Top of Exercise data

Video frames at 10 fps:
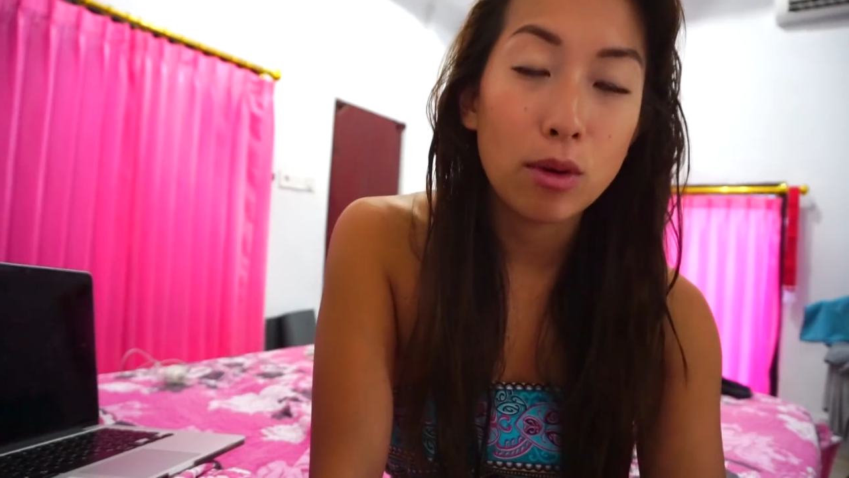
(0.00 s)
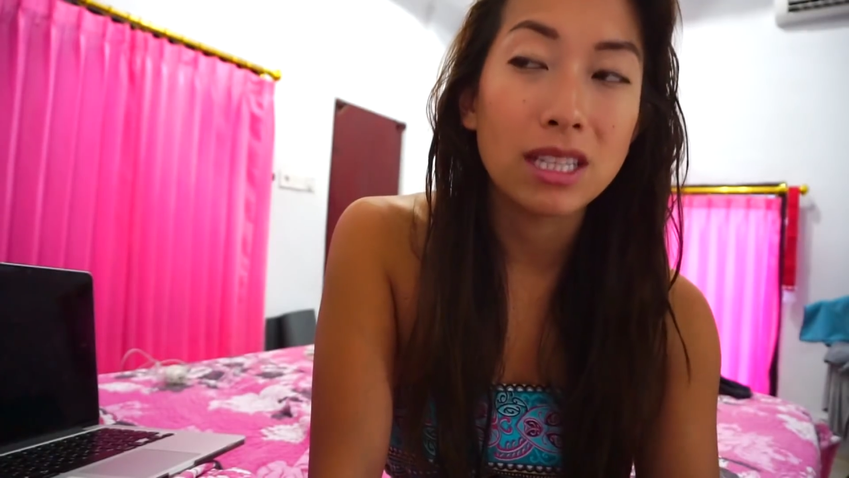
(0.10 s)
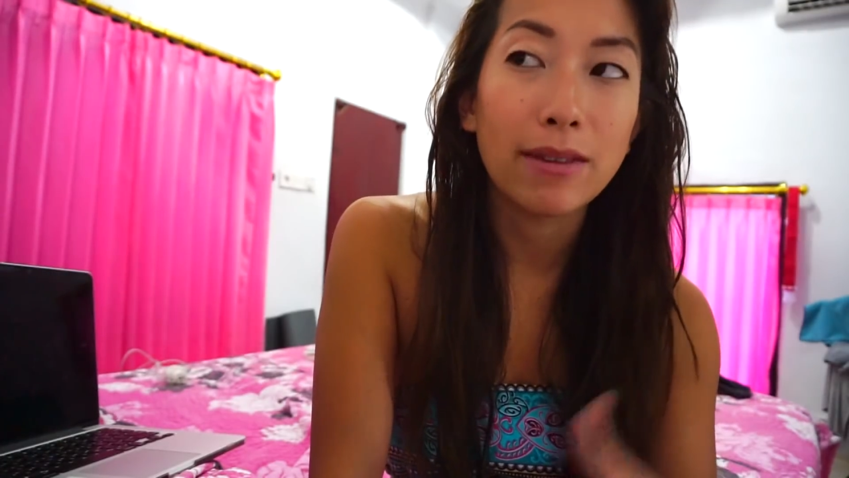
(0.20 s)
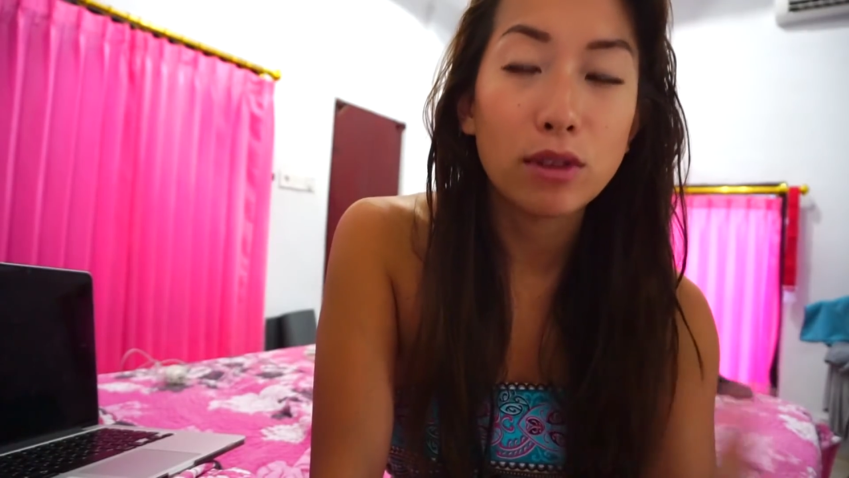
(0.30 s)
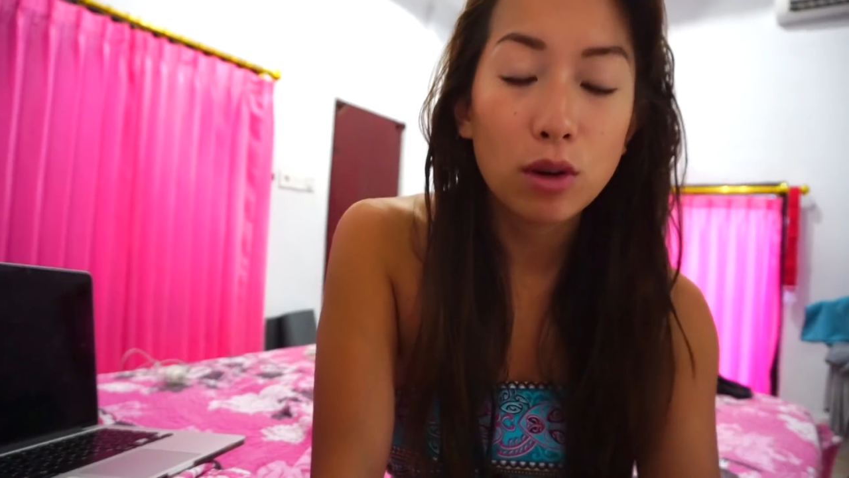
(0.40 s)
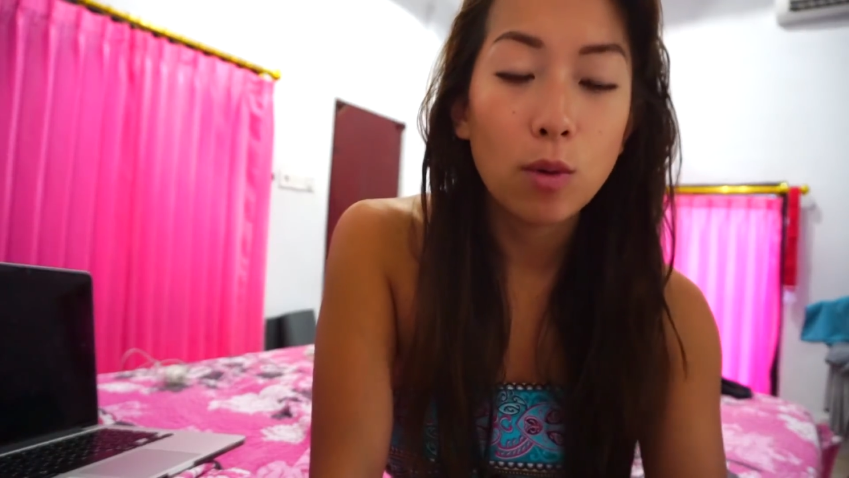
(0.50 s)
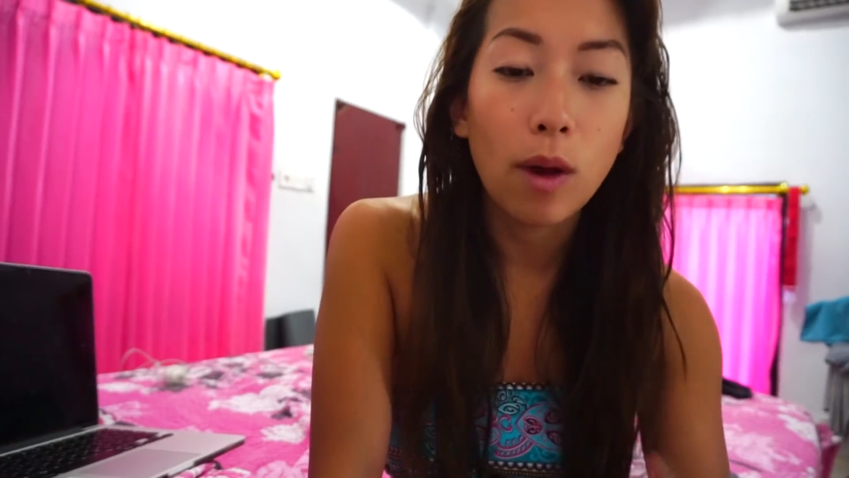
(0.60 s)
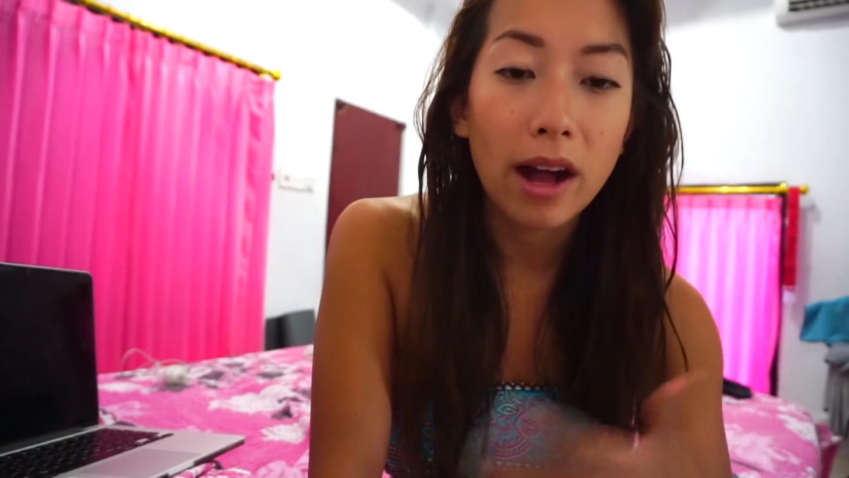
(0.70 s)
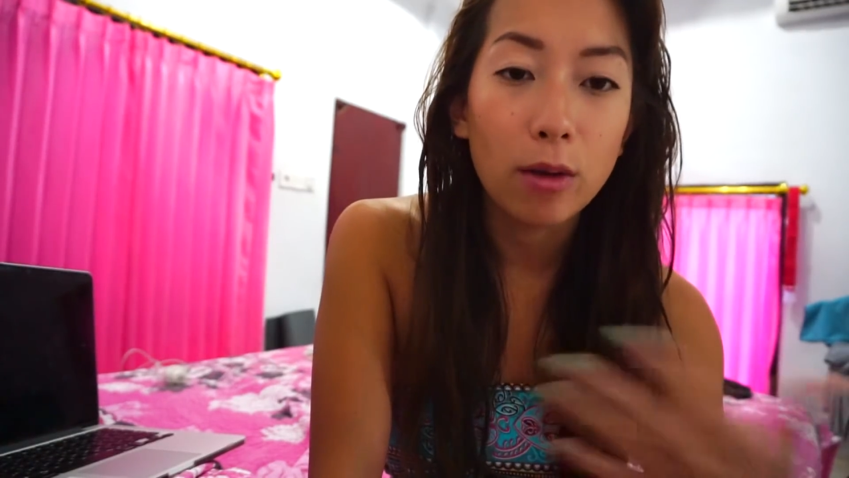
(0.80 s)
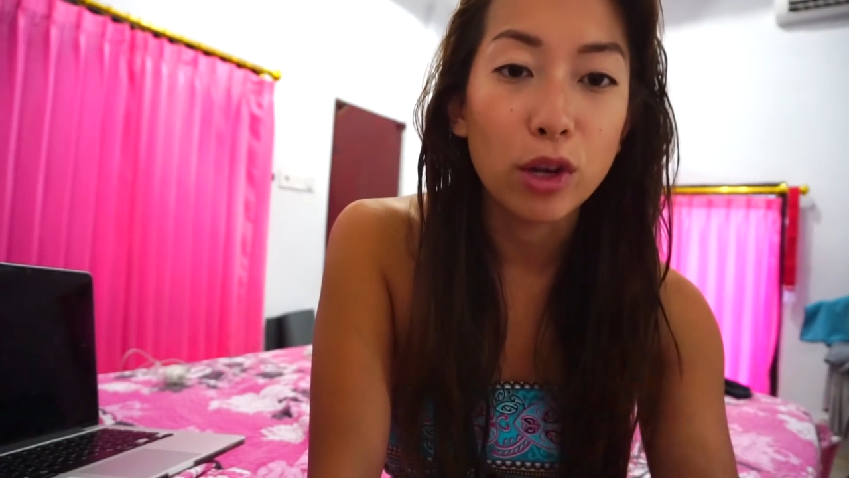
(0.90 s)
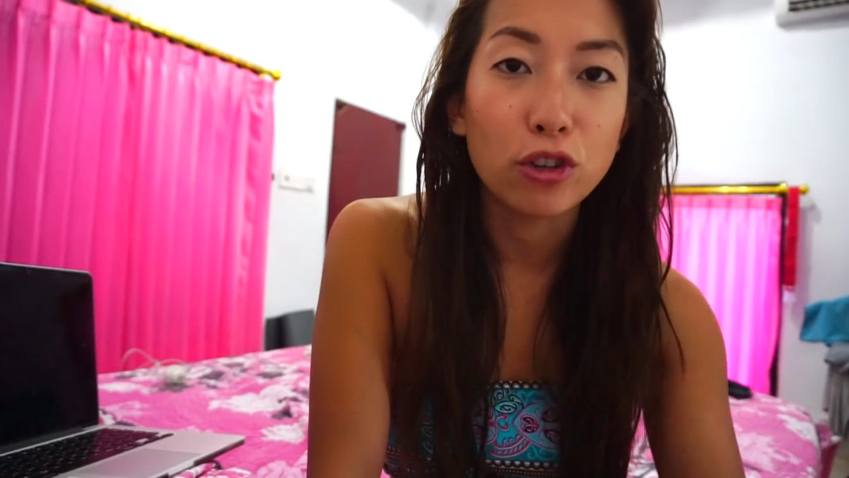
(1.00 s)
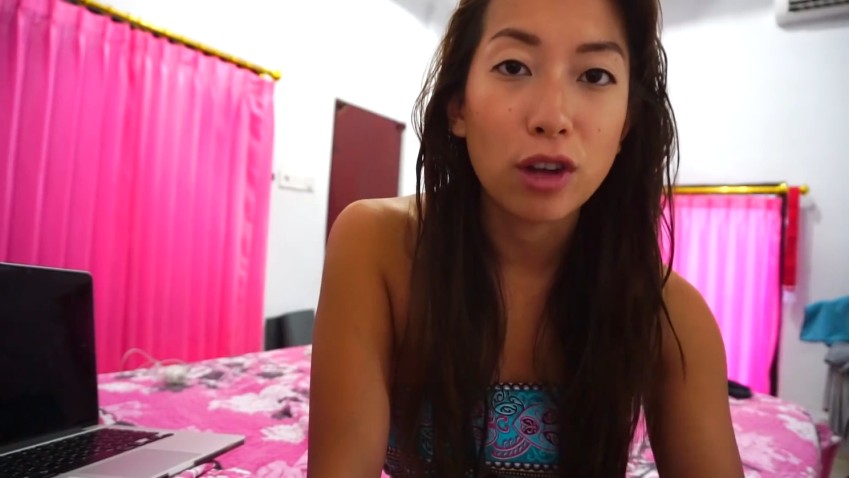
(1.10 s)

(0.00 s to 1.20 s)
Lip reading: because after a while when you're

Bottom of Exercise data

-- Problem requirements --
Retype every entry word for word, but do not carry over the pictures.

-- Your solution --
Video frames at 10 fps:
(0.00 s)
(0.10 s)
(0.20 s)
(0.30 s)
(0.40 s)
(0.50 s)
(0.60 s)
(0.70 s)
(0.80 s)
(0.90 s)
(1.00 s)
(1.10 s)

(0.00 s to 1.20 s)
Lip reading: because after a while when you're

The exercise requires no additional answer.